Wagner, a faculty member in the Department of Mechanical Engineering in the Thomas J. Watson College of Engineering and Applied Sciences, will receive $569,573 to fund research that bridges the gap between what happens molecularly and what we can observe by incorporating machine learning into both simulated and real-world experiments to analyze the behavior of polymer chains.

“Our group is all about bridging these scales, which is very important because it not only gives us a deeper understanding of how materials work, such as how the physics drives their mechanical properties, but also helps with predictive design,” Wagner said. “For example, if we want to design a more rigid system, how do we tune synthesis and processing?”

intertwined polymers

There are several ways that polymers can be combined to form materials. They may have chemical bonds, or they may loop and wrap around each other, becoming physically entangled.
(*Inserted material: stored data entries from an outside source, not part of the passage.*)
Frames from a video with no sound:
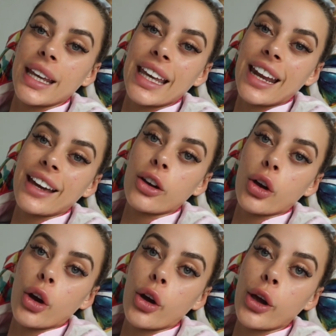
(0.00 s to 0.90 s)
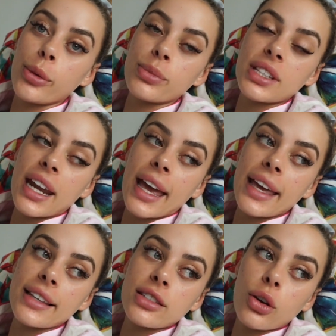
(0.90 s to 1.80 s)
Monique and I go home
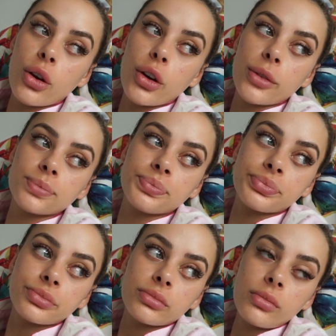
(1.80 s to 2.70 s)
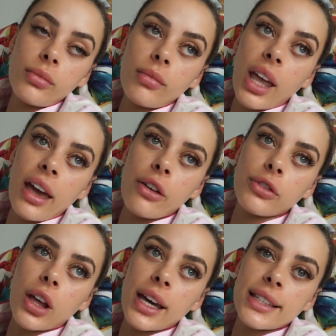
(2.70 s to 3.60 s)
today, so our
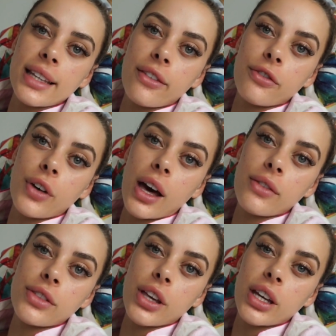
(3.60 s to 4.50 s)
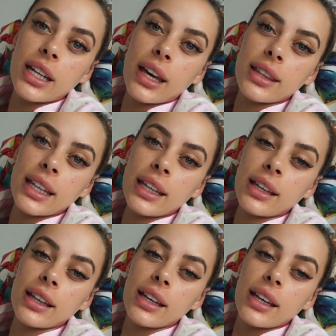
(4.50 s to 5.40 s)
flight is at 5:30, I
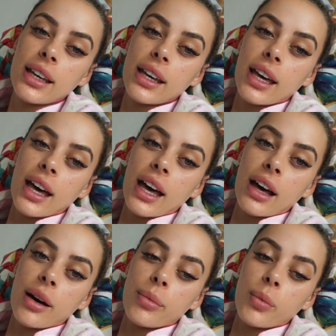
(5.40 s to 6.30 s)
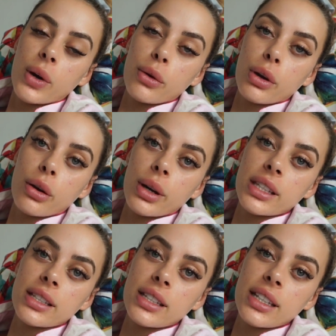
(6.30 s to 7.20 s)
think. We
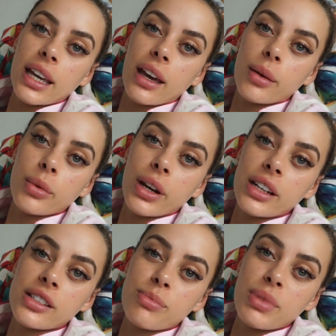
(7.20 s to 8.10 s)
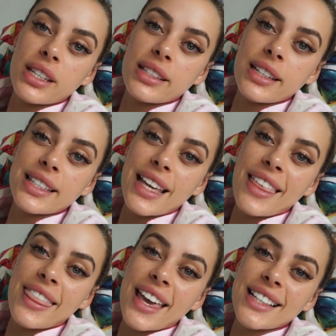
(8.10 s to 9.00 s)
requested to get upgraded to business,
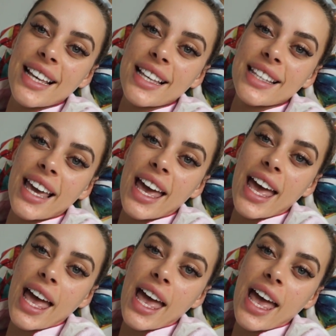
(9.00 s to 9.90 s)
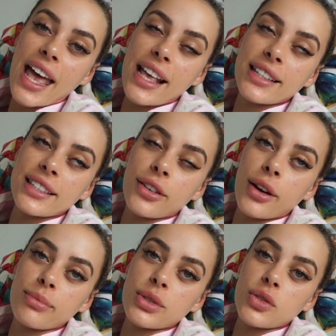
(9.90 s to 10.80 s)
and they said yes, so
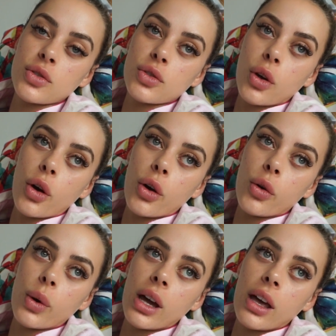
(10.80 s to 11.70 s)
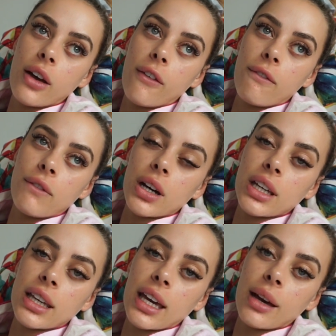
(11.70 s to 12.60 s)
I'm so
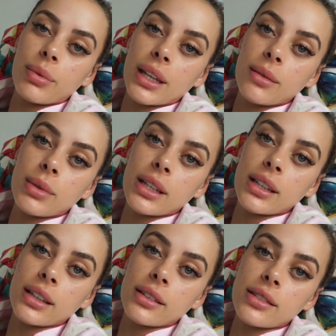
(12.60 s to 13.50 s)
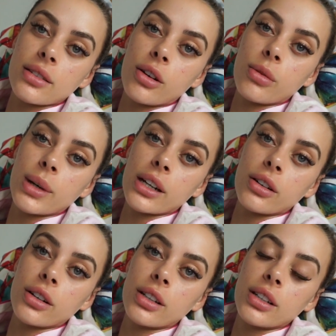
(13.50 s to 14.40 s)
fucking happy because, oh my
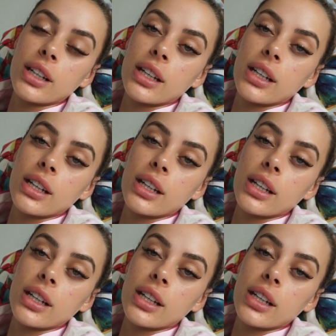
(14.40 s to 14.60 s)
god,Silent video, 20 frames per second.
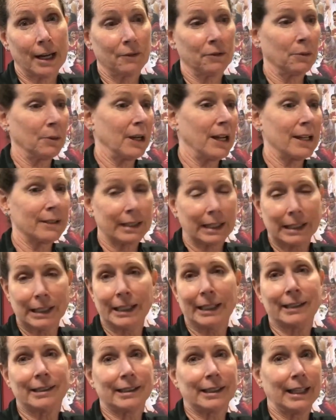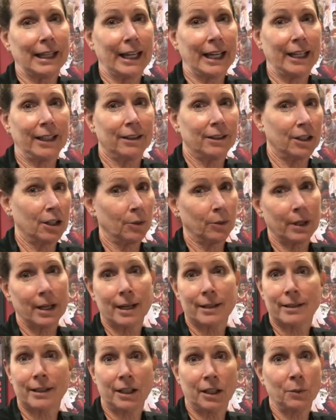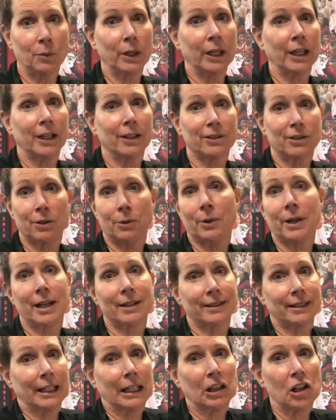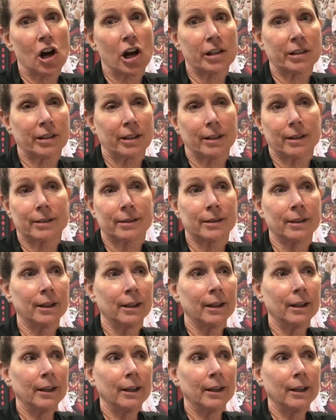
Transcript: Everyone has a clean slate. No one has any wins. No one has any losses.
If the number of entanglements is greater than these chemical crosslinks, the resulting material can be up to three orders of magnitude much stronger. Wagner hypothesizes that this is because, in chemically bonded polymers, the stress from breaking a single strand can ripple through to the remaining strain in its neighbors, which “have to pick up the slack, so to speak.”

However, if a chain breaks in a tangled network, it doesn’t really matter because the chain is very long and gets entangled with many other chains. In other words, it is tougher and requires more energy to destroy.

“When a crack occurs, it actually distributes the stress over a wider area of ​​the network, so it’s no longer concentrated and crack propagation is blocked,” he said.

This type of behavior affects the reinforcement of all kinds of polymers, from everyday rubbers and adhesives to cutting-edge biomedical devices and soft robotic components.

For example, entanglement may prove essential for designing effective biomimetic tissue implants. Our tissues are networks of matter and require space for nutrients and waste to move. Hydrogels (polymer networks that contain water between molecular chains) are the perfect synthetic material to mimic tissue because water acts like a highway for these products. But our tissues are harder than you think, and current stem cell gels are too soft.

If these gels cannot adequately mimic the mechanical properties of our natural tissues, stem cells will have difficulty differentiating into the actual cells we need.

Wagner argues that entanglement is a great design knob that allows researchers to fine-tune the stiffness, strength, and toughness of these gels. “Entanglements transfer load from chain to chain in more places, making the network stiffer,” he added. “But unlike chemical links, it does not make the network more vulnerable.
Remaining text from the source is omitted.